颜之推在《颜氏家训·勉学》中说,何晏、王弼“彼诸人者,并其领袖,玄宗所归,递相夸尚,景附草靡”。可见其影响之大。王弼在《周易略例·明象篇》中对“意”与“象”“言”的关系,作了颇为深入而辩证的辨析:
夫象者,出意者也;言者,明象者也。尽意莫若象,尽象莫若言。言生于象,故可寻言以观象;象生于意,故可寻象以观意。意以象尽,象以言著。故言者所以明象,得象而忘言;象者所以存意,得意而忘象。犹蹄者所以在兔,得兔而忘蹄;筌者所以在鱼,得鱼而忘筌也。……象生于意而存象焉,则所存者乃非其象也;言生于象而存言焉,则所存者乃非其言也。然则,忘象者乃得意者也;忘言者乃得象者也。得意在忘象,得象在忘言。故立象以尽意,而象可忘也;重画以尽情,而画可忘也。是故触类可为其象,合意可为其征。

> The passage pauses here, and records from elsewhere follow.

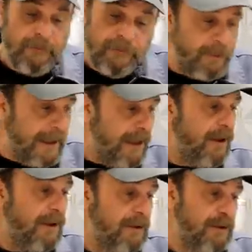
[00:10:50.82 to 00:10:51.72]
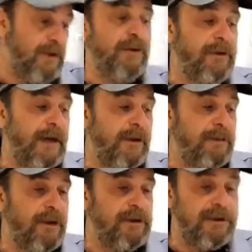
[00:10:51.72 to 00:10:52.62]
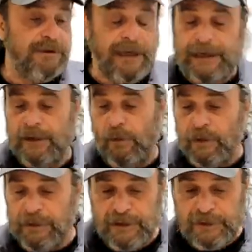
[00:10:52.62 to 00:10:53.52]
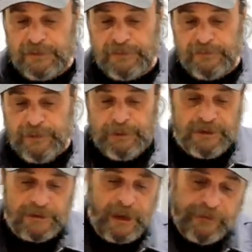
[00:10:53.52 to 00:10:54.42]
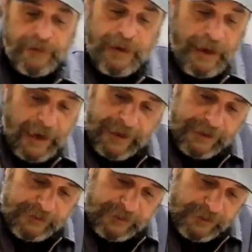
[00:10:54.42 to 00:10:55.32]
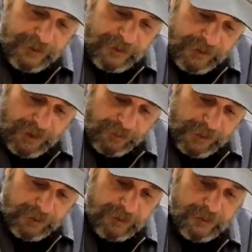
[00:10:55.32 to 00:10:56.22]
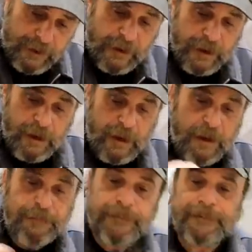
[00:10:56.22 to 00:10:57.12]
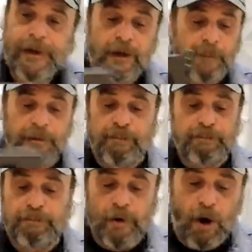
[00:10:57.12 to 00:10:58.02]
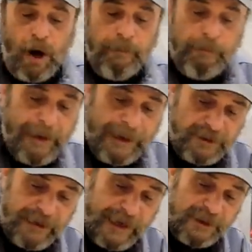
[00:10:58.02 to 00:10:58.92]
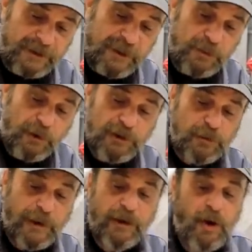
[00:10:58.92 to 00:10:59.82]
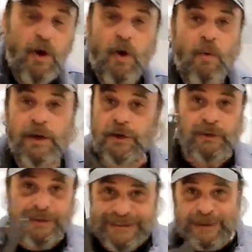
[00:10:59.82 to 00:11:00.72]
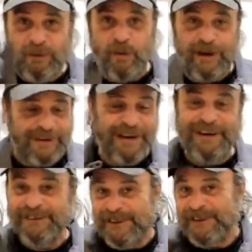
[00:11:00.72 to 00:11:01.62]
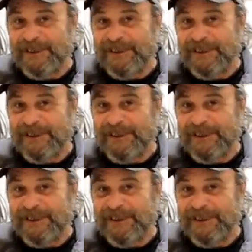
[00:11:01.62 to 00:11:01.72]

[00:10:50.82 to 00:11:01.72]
For my $200 purchase, I got all of this freebie stuff and, you know what, a couple of carb base gaskets, which when you need one, you know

王弼所论乃是哲学认识论的命题,并不是文学艺术的理论问题,但对审美意识及其理论的深化,产生了深远的影响,对“意象”说的形成,也有着直接的启示作用,因而具有美学价值。
第一,关于“言”“象”“意”三者的关系。王弼在“‘言’‘意’之辨”中最突出的贡献,就是提出了“象”的概念。“言”,指易卦中的卦、爻辞,“象”指卦象,“意”指卦义。他认为“言”“象”“意”三者是相互递进派生的,“言生于象”,“象生于意”,所以才能导致“寻言以观象”,“寻象以观意”。“言”指卦、爻辞,它是用来阐明卦象的,所以说“言者,明象者也”。而卦形的“象”则是用来显示“意”的,所以说“象者,出意者也”。充分肯定了“言”“象”在达“意”上的作用。在王弼看来,“言”和“象”都只是“意”的载体,其终极目的只是为了表达“意”,三者之间存在一种相生相成、相互递进的内在联系,揭示了《周易·系辞上》“圣人立象以尽意”的内在含蕴。“象生于意,故可寻象以观意。”“意象”这个词可说正是由这种相互关系构成的,这就是王弼“言以明象,象以出意”的“意象”观。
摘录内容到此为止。